This is interesting. (Though I suppose, like a lot of these publicized studies, one should take it a bit skeptically):
Reading Shakespeare and Wordsworth boost the brain.
Specifically, reading the Bard and Wordsworth in their original words (and not some simplified English version with the "hard words" taken out) leads to high levels of electrical activity in the brain, and it seems to trigger a sort of contemplation that may actually help a person better than self-help books do. (Self-help books were apparently one of the controls; "Simple English" versions of the original Shakespeare texts were another).
Apparently reading unfamiliar words lights up the brain, and not just in the known "language centers" but also in some areas believed to relate to "autobiographical memory" and emotion.
I know I should be skeptical about any medical/biological study that's touted in the news, but honestly? These findings don't surprise me at all. I've actually said that reading Shakespeare makes me "feel smarter," and I don't mean "feel smarter" in the sense of "I'm toting around Titus Andronicus like a hipster and everyone who sees me is thinking, 'Wow, she must be smart.'" I mean, reading Shakespeare even when no one else knows I am makes me feel smarter - it makes my brain feel, I don't know, more ACTIVE or something. Maybe that's related to the stuff being lighted up on brain scans.
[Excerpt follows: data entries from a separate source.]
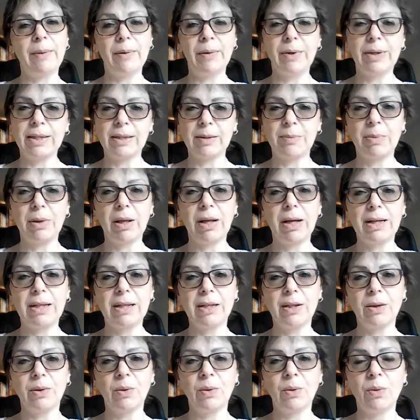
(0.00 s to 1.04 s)
this applies
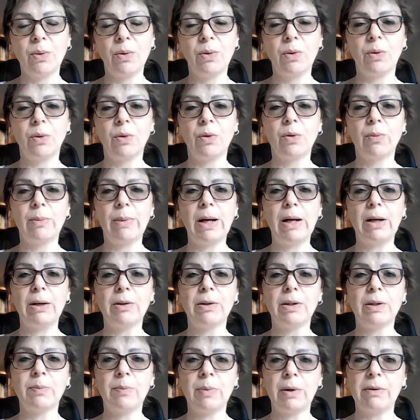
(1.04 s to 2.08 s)
to all your
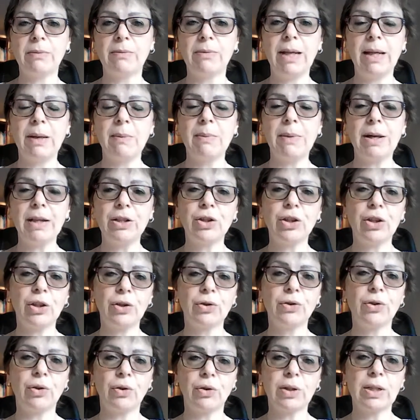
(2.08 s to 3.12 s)
hormones, but really managing
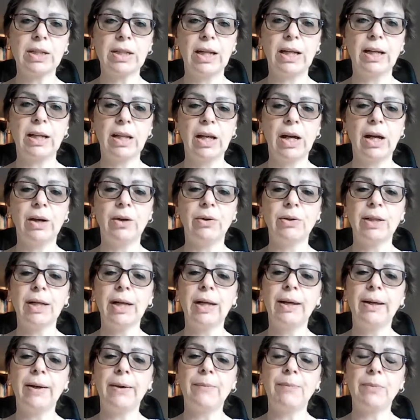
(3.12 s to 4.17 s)
your toxic load,
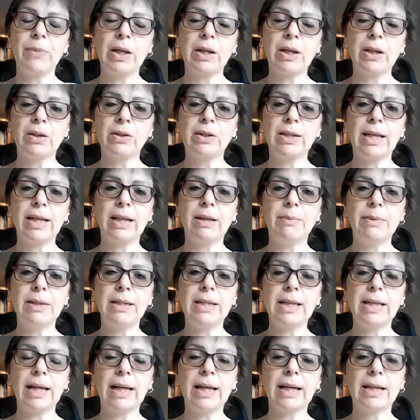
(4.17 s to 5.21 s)
including
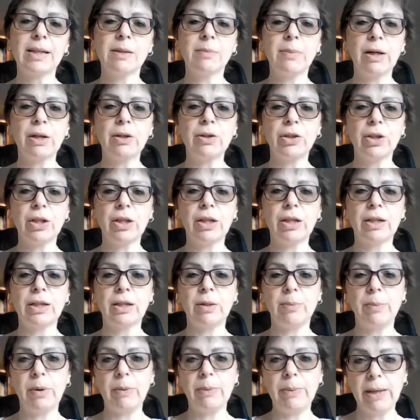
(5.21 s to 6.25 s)
limiting exposure
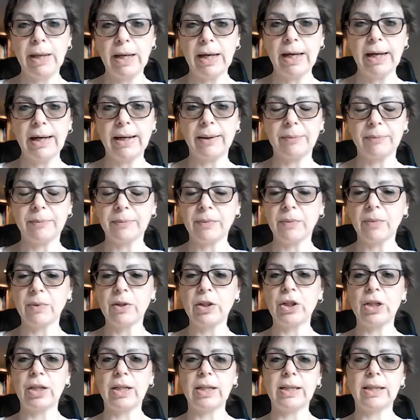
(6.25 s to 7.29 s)
to BPA.
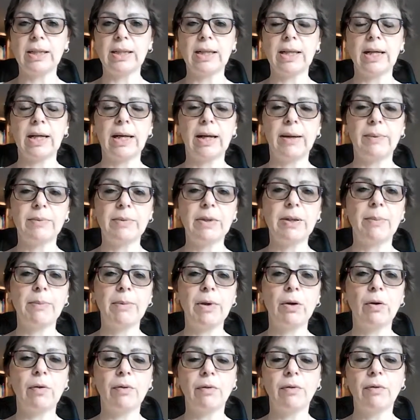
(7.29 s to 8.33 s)
which is
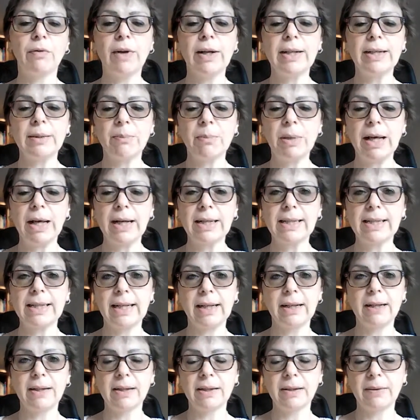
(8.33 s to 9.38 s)
something you often find in
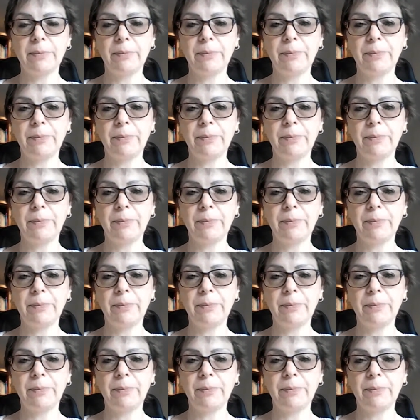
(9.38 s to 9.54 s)
plastics.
(And now I'm thinking: Maybe it's time to pull out Richard III, which I think is next on my Shakespeare list. Though I will say last night I realized, "Hey, it's January, I won't be traveling for a while so it's OK to start reading something in a huge heavy old book" and I started Sense and Sensibility. Not very far in yet but I'm thinking it's been too long since I read Austen - I love her language, and even though I generally hate snark, I love her mild snarkiness. And wow, is Fanny Dashwood ever an ugly piece of work....it's actually kind of fun to have a book with a character like that, that you can despise so thoroughly. And I already like Elinor Dashwood and even her sort-of-puddingy suitor Edward).
And now I wonder what reading the comments on a typical online newspaper article (or YouTube video) does to your brain. Probably makes some parts of it slam shut, at least temporarily.